LOS PRIMEROS ESTADOS UNIDOS Y EL GOBIERNO DE HISPANOAMÉRICA. Por Antonio Parra García.

05.12.2016 07:51

                

                El acceso a la presidencia de los Estados Unidos de Trump y el fallecimiento de Fidel Castro, todo un símbolo político, vuelve a plantear un delicado problema, ya antiguo en el Nuevo Mundo, el de la relación entre Iberoamérica y los Estados Unidos. El equilibrio de fuerzas se decanta hoy del segundo extremo de la balanza de forma clara, pero en la segunda mitad del siglo XVIII la América española contaba con notables fuerzas y posibilidades.

                Las colonias inglesas del litoral atlántico ganaron en población y riqueza en las décadas anteriores a su independencia. De temperamento fuertemente expansivo, sus exploradores, cazadores y agricultores se aventuraron hacia el Oeste, sus comerciantes y navegantes surcaron las aguas del Caribe en busca de provechos de todo género y sus soldados combatieron en el ejército británico en campañas como la de La Habana en 1762. Heredaron a su modo la furia antiespañola de los puritanos del siglo XVII.

                Cuando los angloamericanos rompieron hostilidades con el rey de Inglaterra, las autoridades españolas lo contemplaron con prevención. No tenían ganas de abrirles la navegación del Misisipi ni de alentar ninguna reconciliación al intervenir abiertamente. El ejemplo de las Trece Colonias en rebelión tampoco seducía a un Madrid temeroso que cundiera el ejemplo entre sus súbditos americanos. Durante la guerra de la independencia estadounidense las fuerzas españolas intervinieron más por la alianza con Francia, la de los pactos de familia, que por favorecer a los angloamericanos, cuyas fuerzas no combatieron unidas a las de España.

                Los franceses creyeron que podrían manipular a los nacientes Estados Unidos, pero pronto se desengañaron. Durante las negociaciones de paz acercaron su posición a los británicos, que ofrecieron a la joven República un territorio mayor al Oeste de los Apalaches.

                El memorial del 3 de septiembre de 1783, que se ha atribuido al conde de Aranda, apuntaba con claridad la amenaza que entrañaba para la América española la joven república norteamericana. Al observar la geografía y el carácter humano, se pronosticaba la expansión hacia el golfo de México de una nación que atraería inmigrantes. Para los defensores de la autoría de Aranda era un ejemplo de su perspicacia y para los que la niegan una demostración clara de la crisis del imperio español en tiempos de Carlos IV al menos

                Frente a este expansivo poder la América española se aparecía frágil, demasiado distanciada de la Península y sulfurada por los excesos de los gobernantes destacados allí.

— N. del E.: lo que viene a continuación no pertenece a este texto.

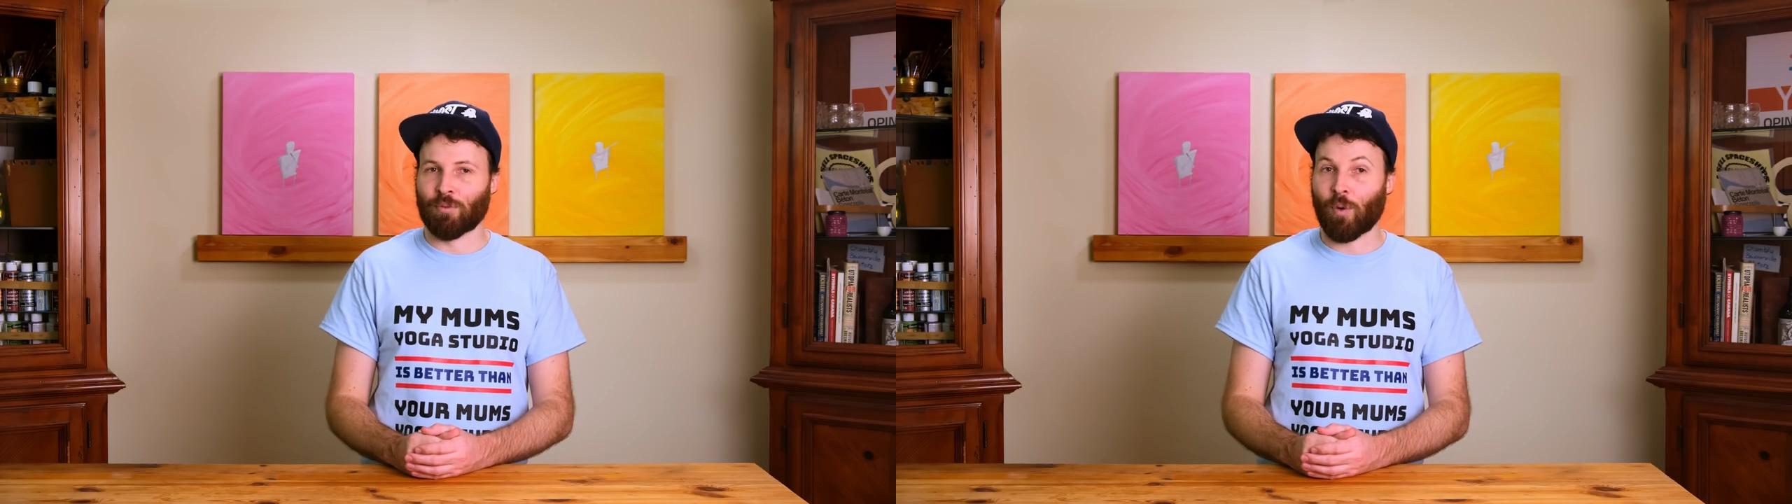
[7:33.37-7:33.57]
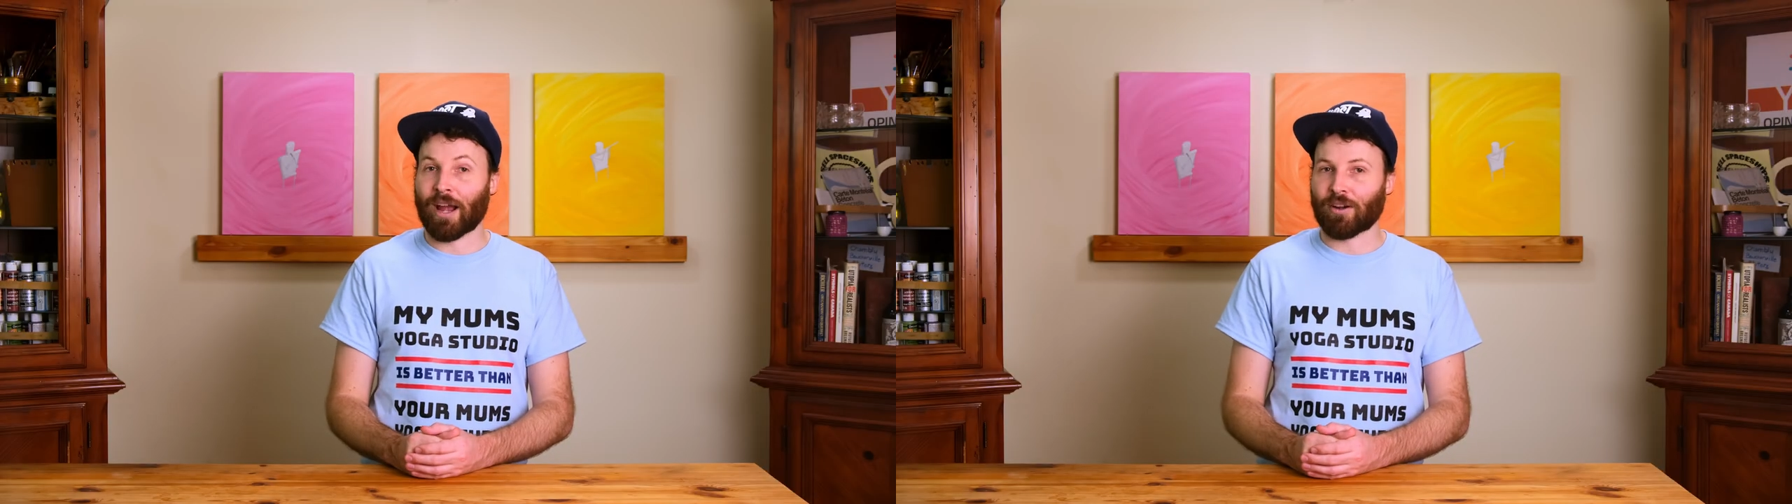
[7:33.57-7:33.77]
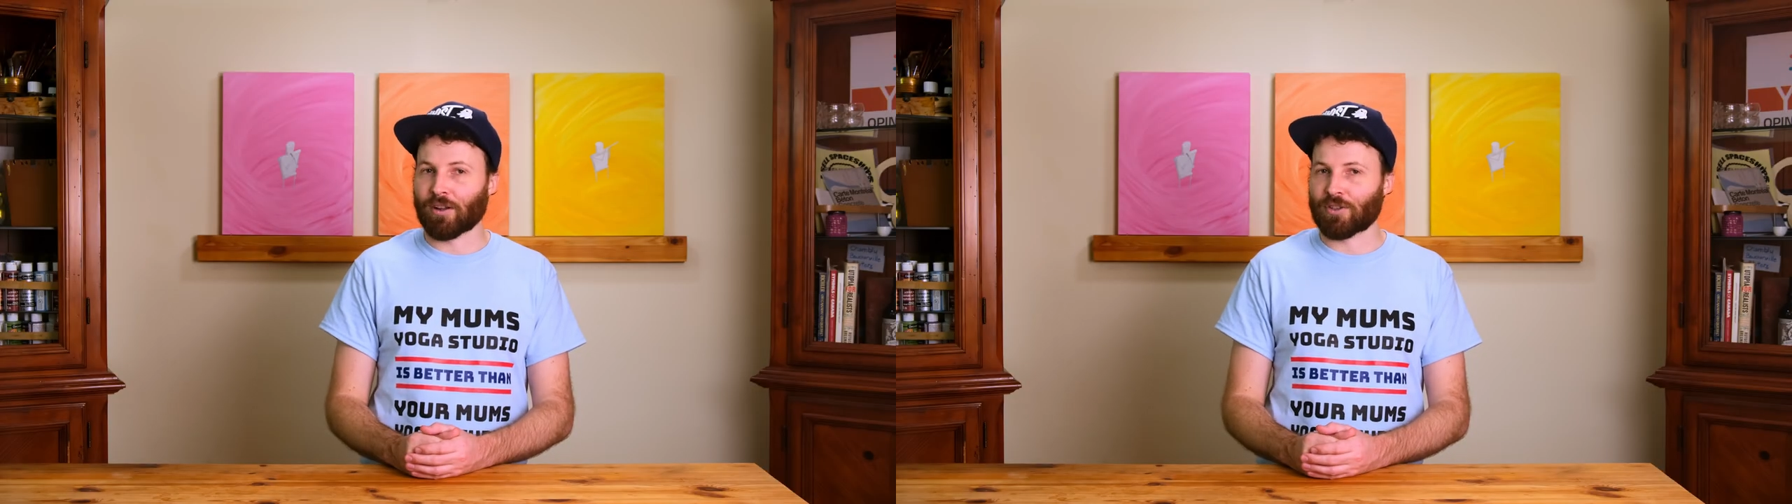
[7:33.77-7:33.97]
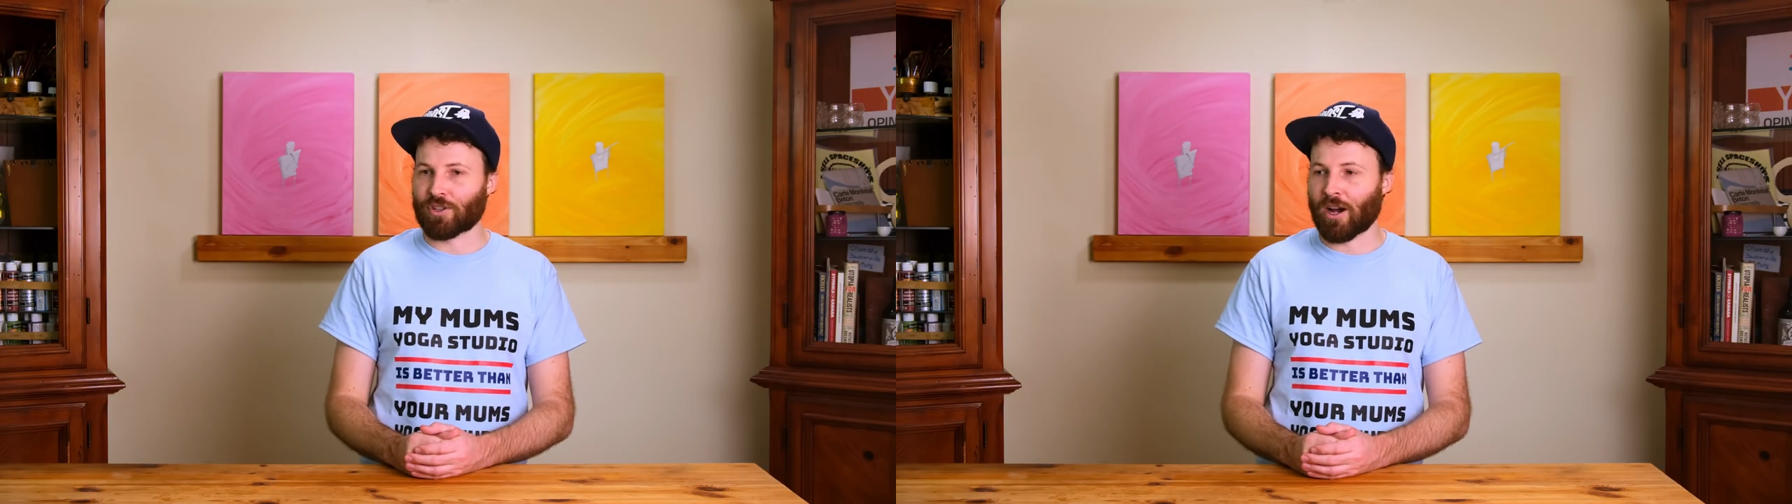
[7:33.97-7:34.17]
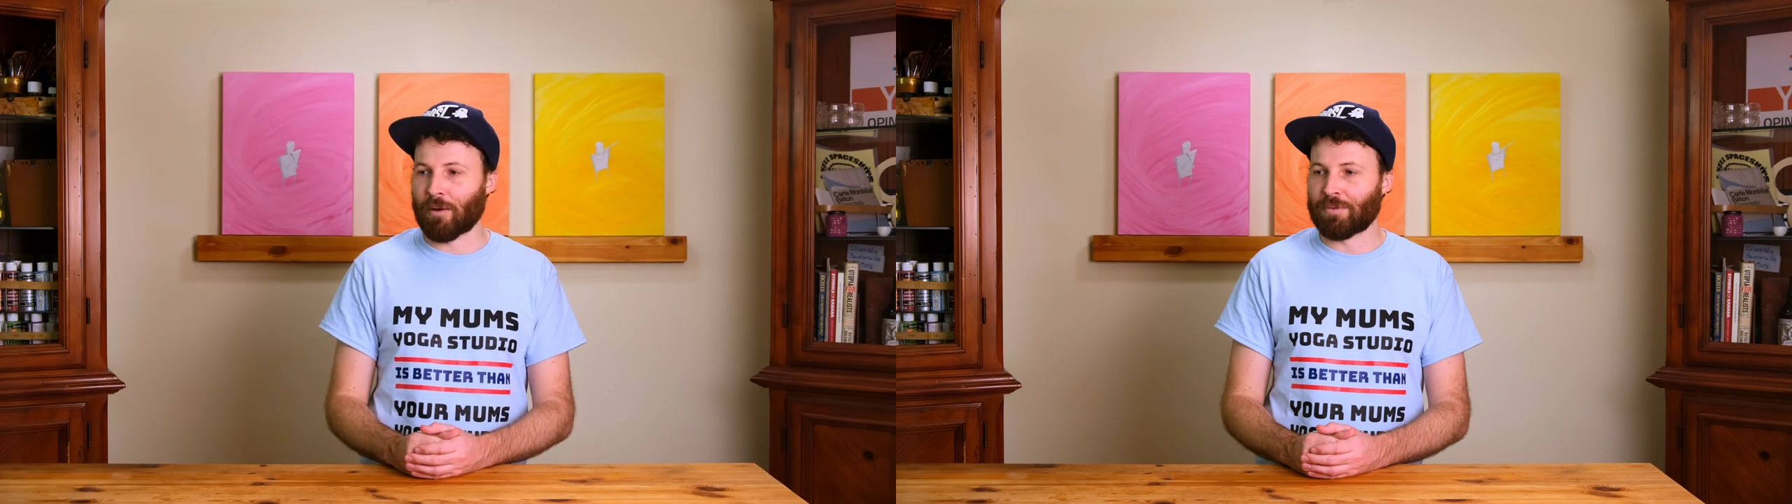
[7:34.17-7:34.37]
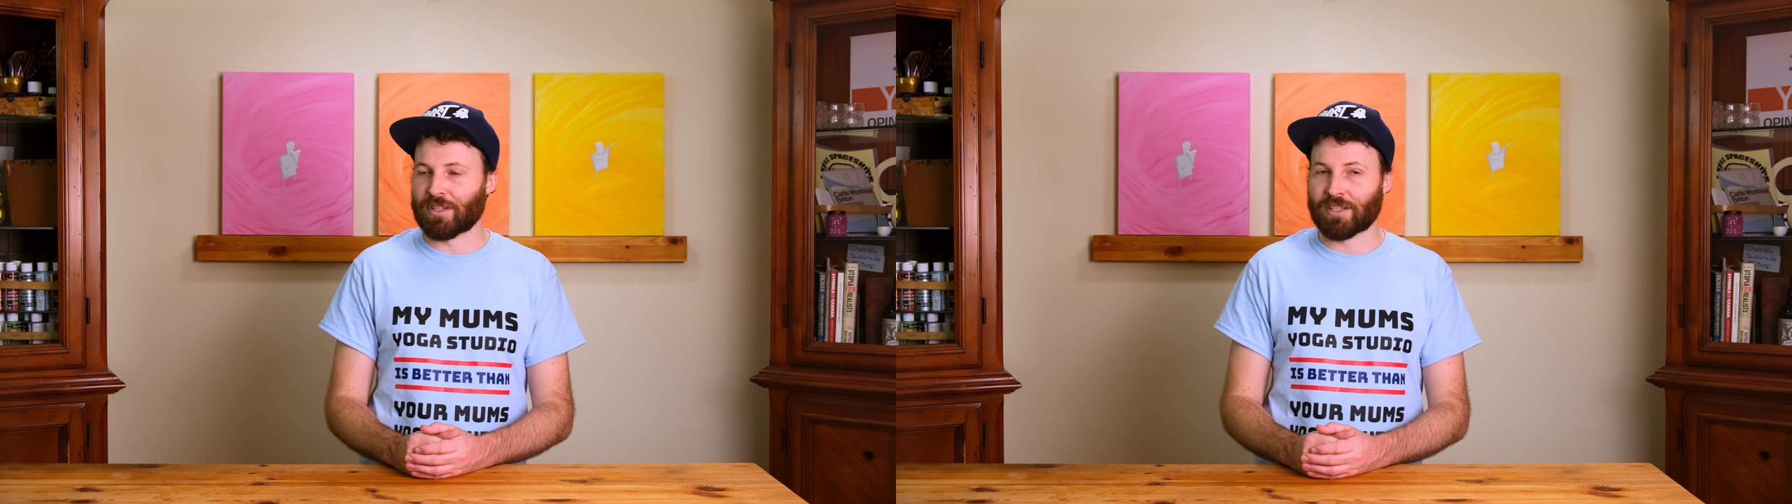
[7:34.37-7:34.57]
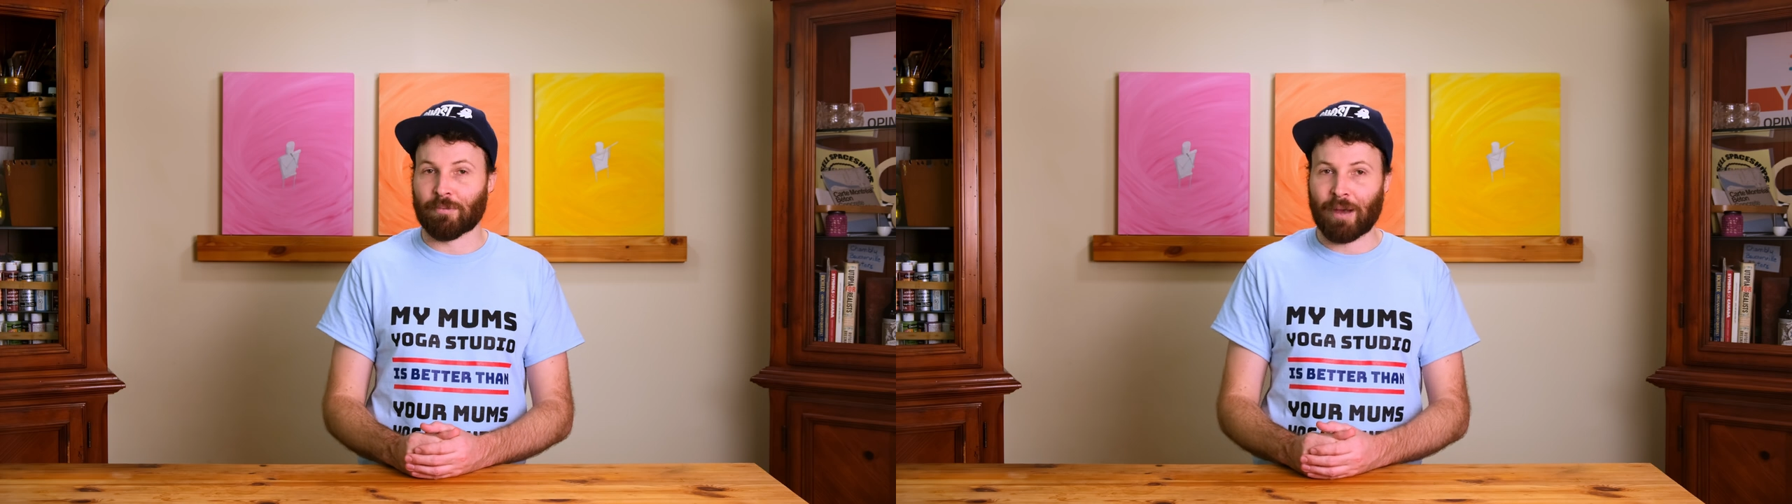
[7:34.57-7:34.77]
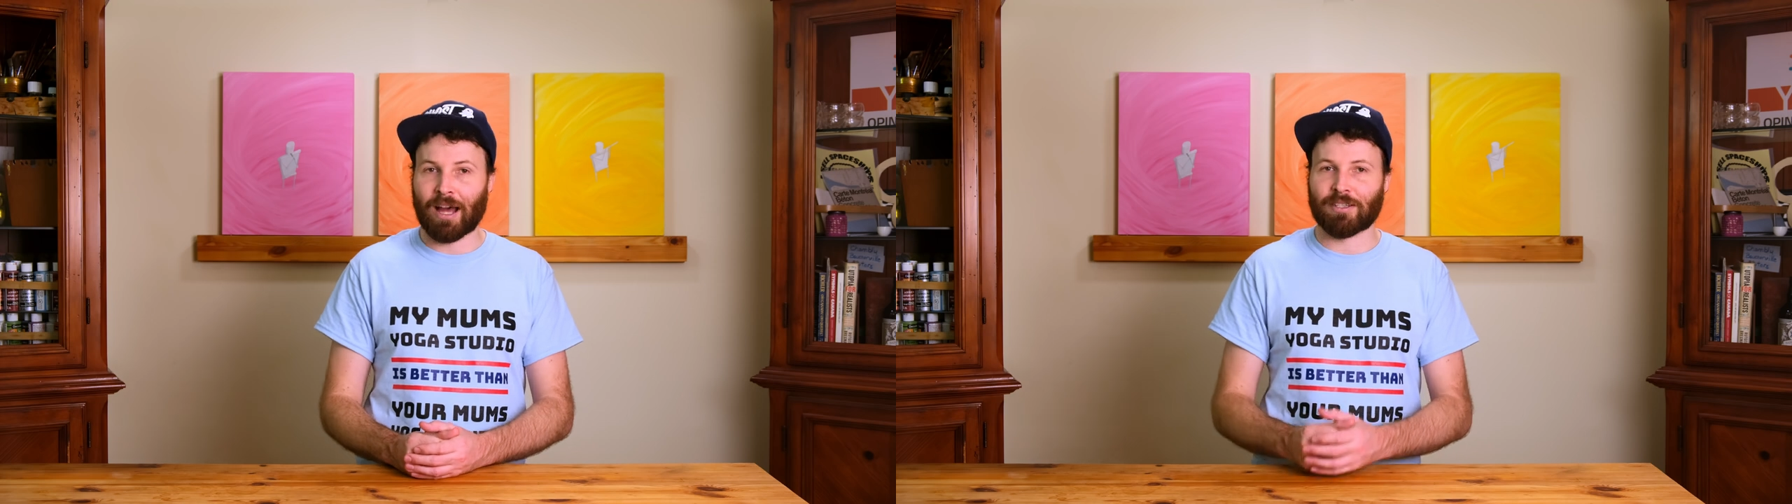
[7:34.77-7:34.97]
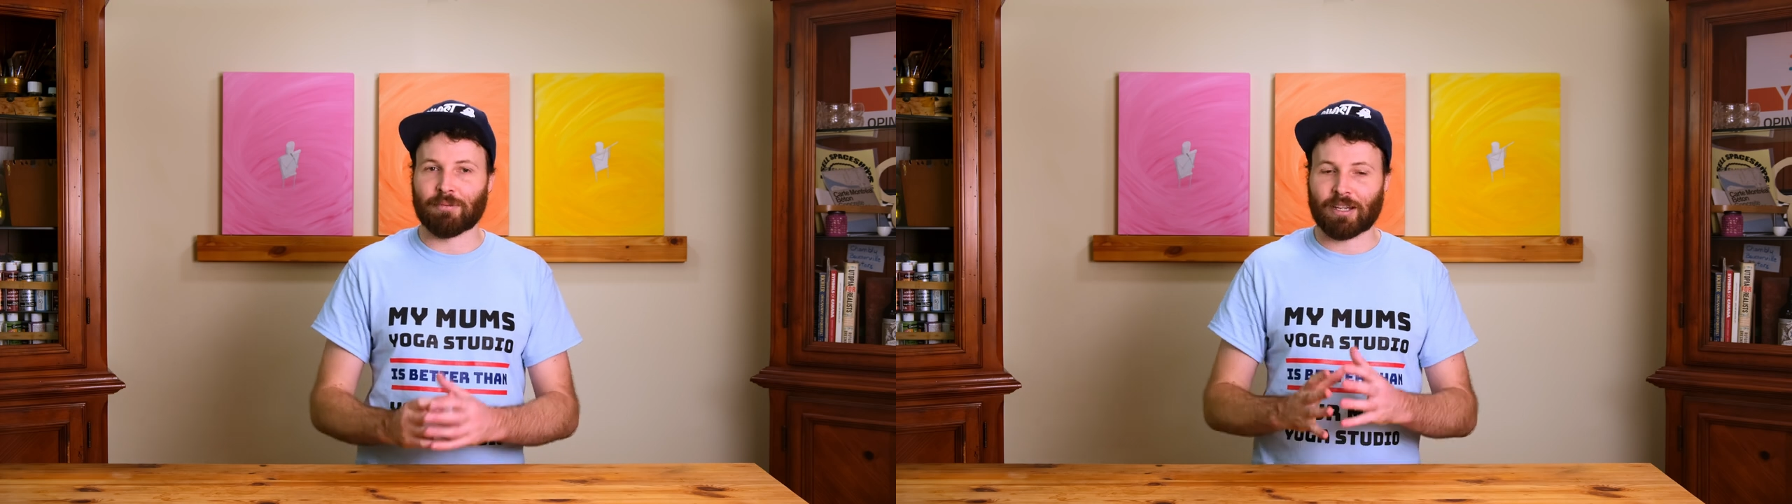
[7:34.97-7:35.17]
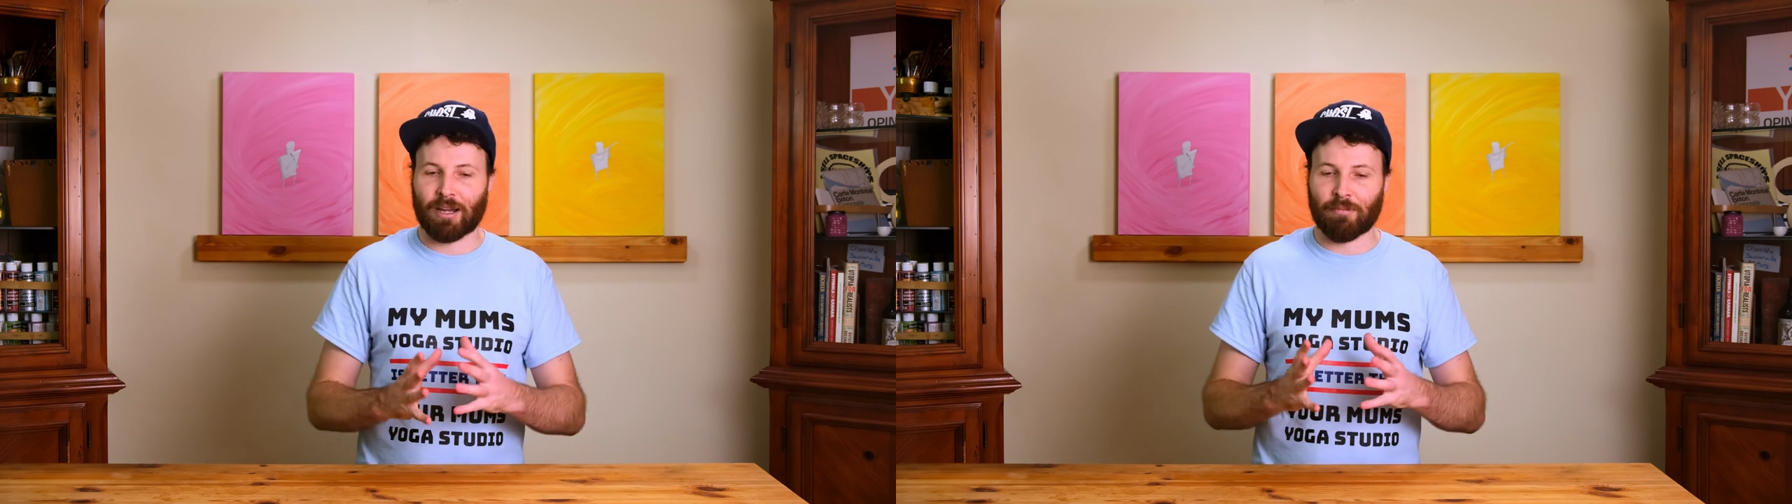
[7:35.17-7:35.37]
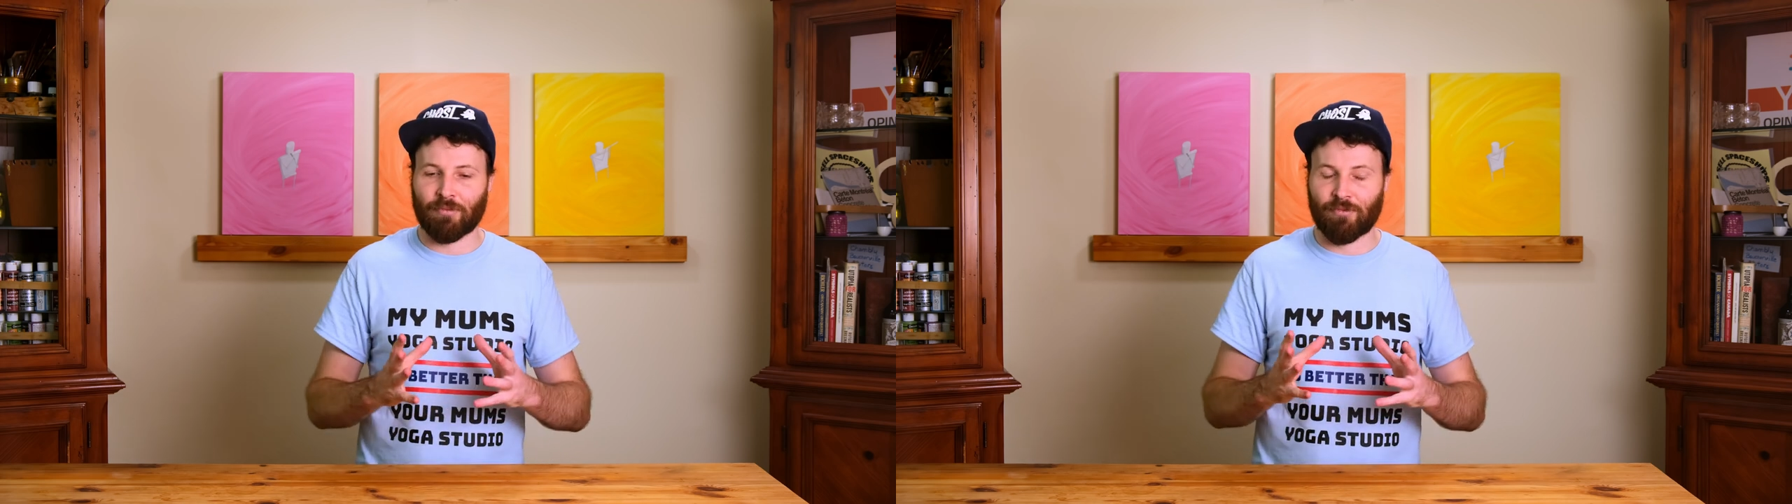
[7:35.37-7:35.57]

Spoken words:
white-collar jobs is about to become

Se planteaba con claridad el vidrioso tema del exceso del poder.

                La supervivencia pasaría por conservar el dominio directo sobre Cuba y Puerto Rico y establecer tres monarquías españolas en México, Perú y Costafirme con sendos infantes de la casa real de España, cuyo monarca tomaría el título de emperador. Semejante alternativa, que arraigó en el Brasil portugués, no tuvo éxito, pese a que Godoy se mostrara partidario de la misma. Durante los combates por la independencia mexicana se plantearon soluciones similares entre los círculos criollos temerosos de las masas revolucionarias.

                Proponía el susodicho memorial un arreglo tributario y comercial digno de los tiempos anteriores a la Emancipación. Los tres flamantes reinos contribuirían anualmente al tesoro español: México con plata, Perú con oro y Costafirme con tabaco. Al libre comercio imperial se incorporaría Francia, pero Gran Bretaña sería excluida. Semejante plan no deja de tener ribetes neocolonialistas, los de gozar de las ventajas sin asumir las cargas de la dominación. Fuera Aranda u otro su autor, lo cierto es que Hispanoamérica no entró por ninguna vía gradualista capaz de enfrentar la presión de la América anglosajona, un problema que a su manera todavía pervive.